En 2009, Fitto a de nouveau été traduit devant un juge pour avoir vendu à découvert les actions de la société de négoce Cedis, une opération qui a conduit à la faillite de cette dernière. Cette fois encore, les accusations n’ont pas été retenues et il a été acquitté en 2012.

Frères de l'Italienne Giorgia Meloni, de Silvio Berlusconi de Forza Italia, de Matteo Salvini de la Lega et de Raffaele Fitto, leader de Nous avec l'Italie à Rome, le 1er mars 2018.
Frères de l’Italienne Giorgia Meloni, de Silvio Berlusconi de Forza Italia, de Matteo Salvini de la Lega et de Raffaele Fitto, leader de Nous avec l’Italie à Rome, le 1er mars 2018.

Pourtant, Fitto est un survivant capable, endurci par des décennies de navigation dans la politique italienne, célèbre pour ses volte-faces et ses intrigues.

Bien qu’il ait débuté sa carrière dans les années 1990 en tant que membre de la Démocratie chrétienne – un pilier du parti au pouvoir aujourd’hui disparu – Fitto est devenu célèbre après avoir prêté allégeance à Forza Italia et à son partisan populiste Silvio Berlusconi.

Berlusconi, qui aimait découvrir les nouveaux hommes politiques et qui a permis à des personnalités comme Meloni et Matteo Salvini de la Ligue d’extrême droite de se faire connaître, l’a nommé ministre des régions, propulsant ainsi sa carrière vers le haut depuis.

La confiance de Meloni envers Fitto est également évidente. En tant que député européen de son parti, il a coprésidé le groupe des Conservateurs et Réformistes européens (ECR) au Parlement européen et est devenu l’un de ses premiers choix de cabinet après sa victoire électorale en 2022.

La balle est dans le camp de VDL

Beaucoup s’accordent à dire que si Fitto obtenait le portefeuille de vice-président exécutif en charge de l’économie et de la relance post-pandémie, ce serait une victoire importante pour l’Italie.

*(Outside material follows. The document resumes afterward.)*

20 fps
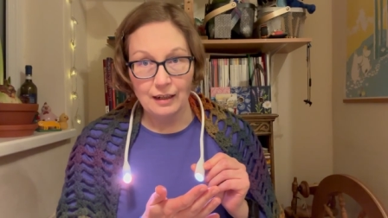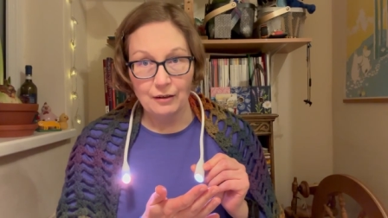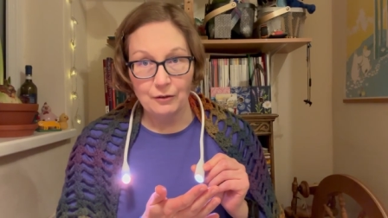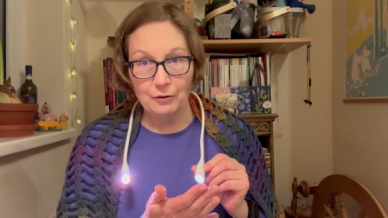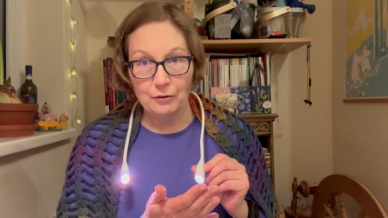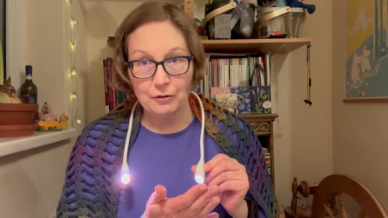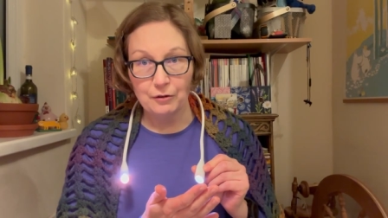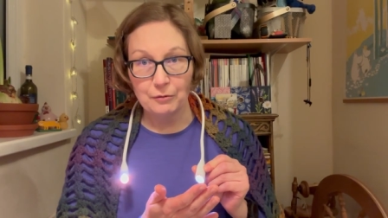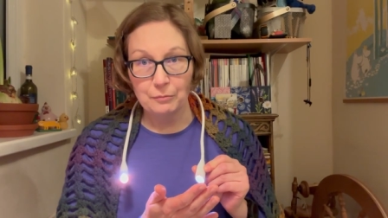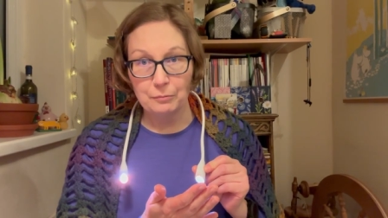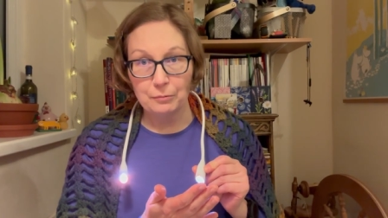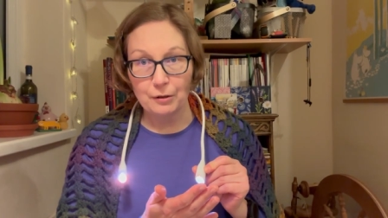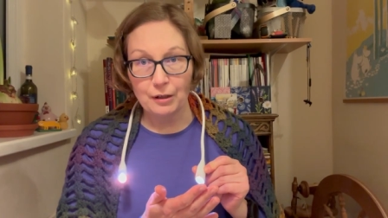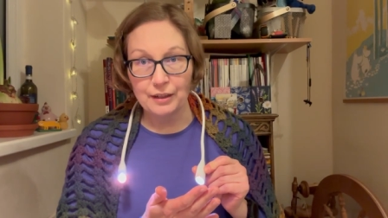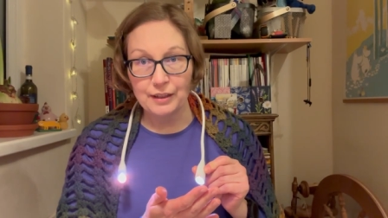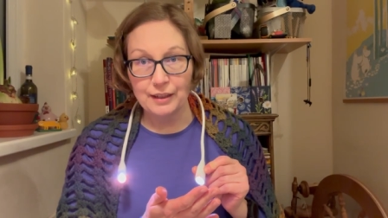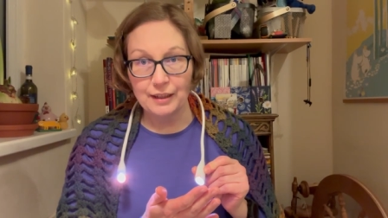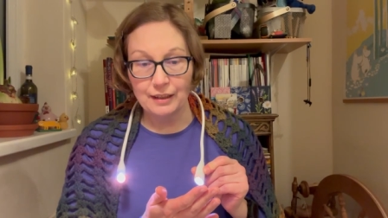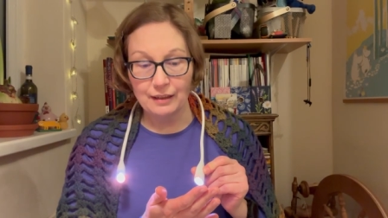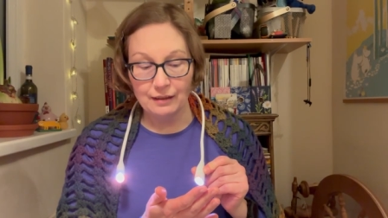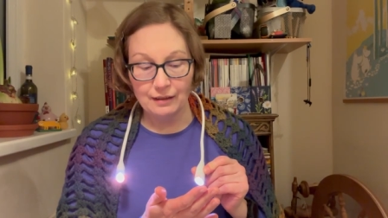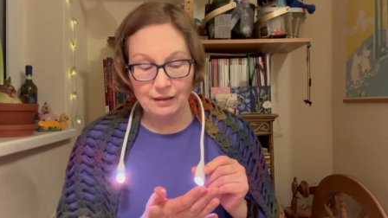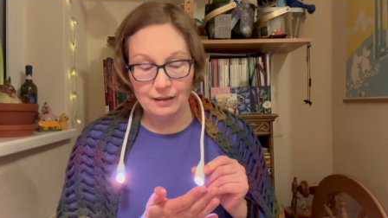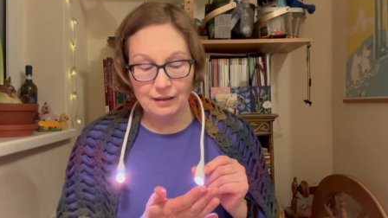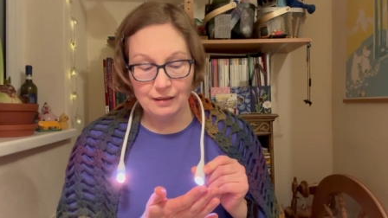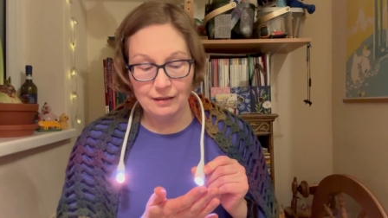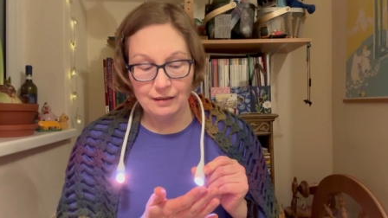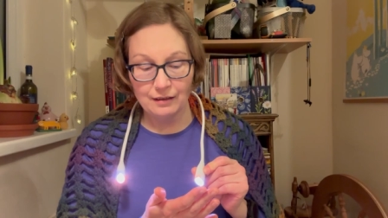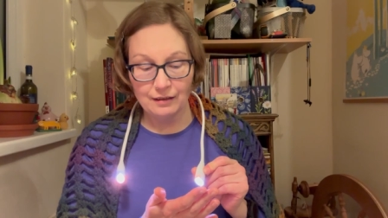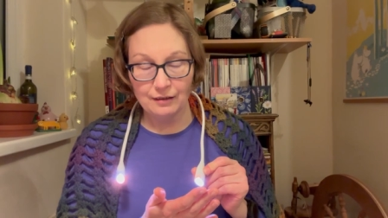or brighten
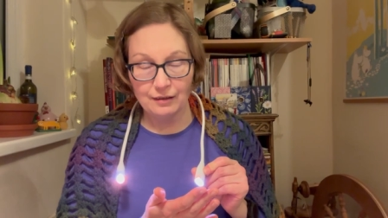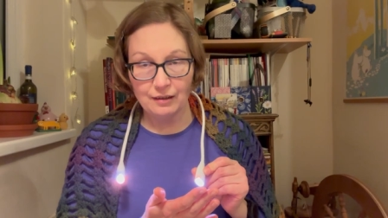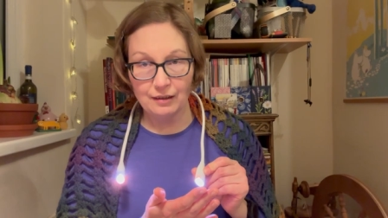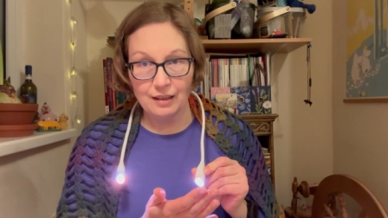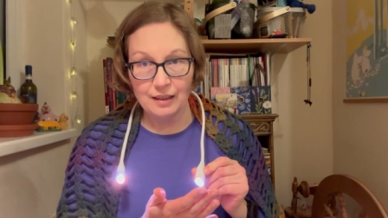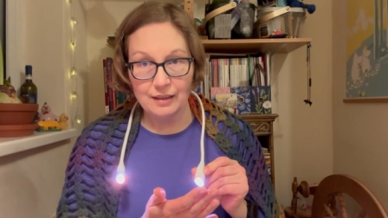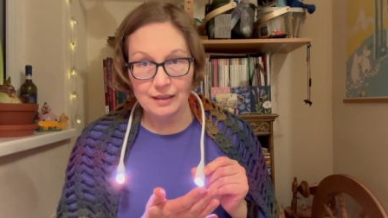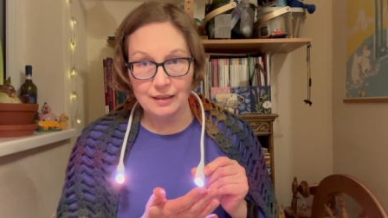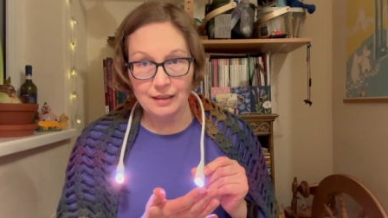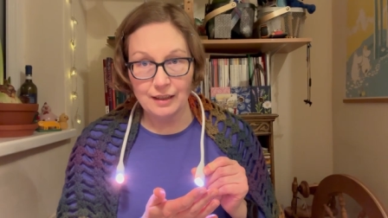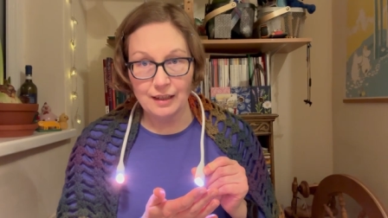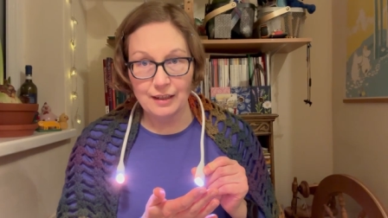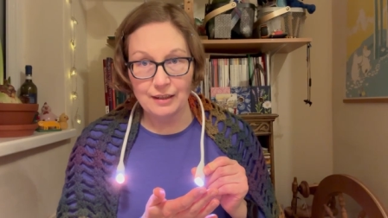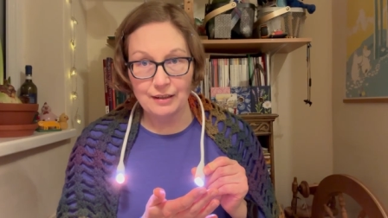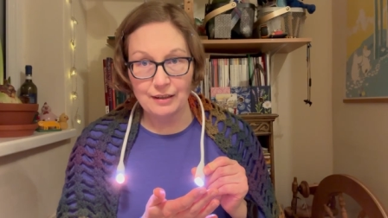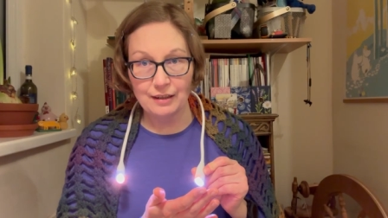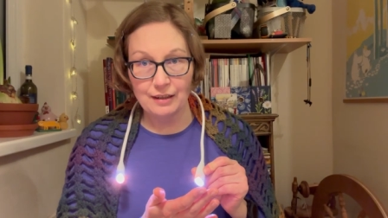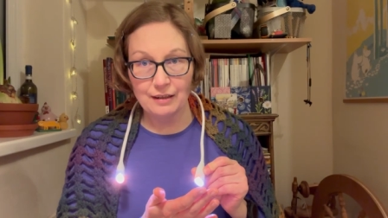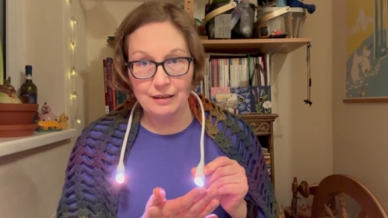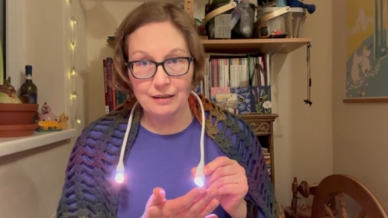the light, and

Selon Gianni Pittella, ancien vice-président du Parlement européen et eurodéputé S&D, « le rôle de vice-présidence permettrait à Fitto de couvrir un large éventail de questions et s’il est en charge des fonds de relance après la pandémie.

« Cela lui donnerait l’opportunité de s’occuper de l’Italie, qui est le plus grand bénéficiaire des fonds Next Generation EU », a déclaré Pittela, aujourd’hui maire de Lauria, à L’Observatoire de l’Europe.

« S’il se voit également confier la responsabilité de l’économie (portefeuille), il supervisera le pacte de stabilité, qui est crucial pour Rome. »

Comme l’a souligné Orsina, le portefeuille de l’économie est d’autant plus important pour le gouvernement Meloni que l’UE a placé l’Italie sous procédure de déficit excessif. Pour l’instant, tous les regards sont tournés vers Mme der Leyen, qui présentera bientôt son équipe et ses portefeuilles.